Over the past few days I’ve been taking the machine learning course on Coursera by Stanford University. The professor, Andrew Ng, explained gradient descent in a relatively easier way to understand:
(For some reason the course’s lectures are also on Youtube…)
Basically, gradient descent is taking the partial derivative of a cost function in terms of a “weight” and subtracting it from the weight.
In other words, θ = θ – gradient/derivative (* the learning rate).

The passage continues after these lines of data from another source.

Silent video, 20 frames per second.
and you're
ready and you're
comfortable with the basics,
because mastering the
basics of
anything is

For example, let’s pretend this is the convex function of a linear-regression-cost function. The cost function would be z while x and y are the weights. Now, if we have a random y=ax+b function and have a = x and b = y on the graph, we can find the error of these two weights. In order to make our predictions more accurate, we would need to decrease z, and in this case, to the vertex.

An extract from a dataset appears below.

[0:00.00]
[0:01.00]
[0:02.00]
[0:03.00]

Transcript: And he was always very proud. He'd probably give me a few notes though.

A few days ago, I had completely no idea what a partial derivative is. Yet, it turns out that partial derivatives are basically derivatives that takes every variable as a constant for the one you’re trying to find. To make this simple, let’s say we’re trying to find the partial derivative of f(x) in terms of θ1.
f(x) = θ1 * x + θ0
Or, we can make it look a bit more friendly in terms of finding the partial derivative of θ1.
f(x) = a*θ1 + b
Then, we just have to take the derivative as a normal function and get
a + 0 = a = x
So, the partial derivative of f(x) in terms of θ1 is x. It is important to know that partial derivatives can get more complicated such as finding the gradient used in multi-variable gradient descent as shown in the video.
After getting the partial derivative, we would then use it to calculate the new value of the weight using gradient descent.
Since I’m taking this course, I will not be updating the neural network demo for quite a while (or at least not as often).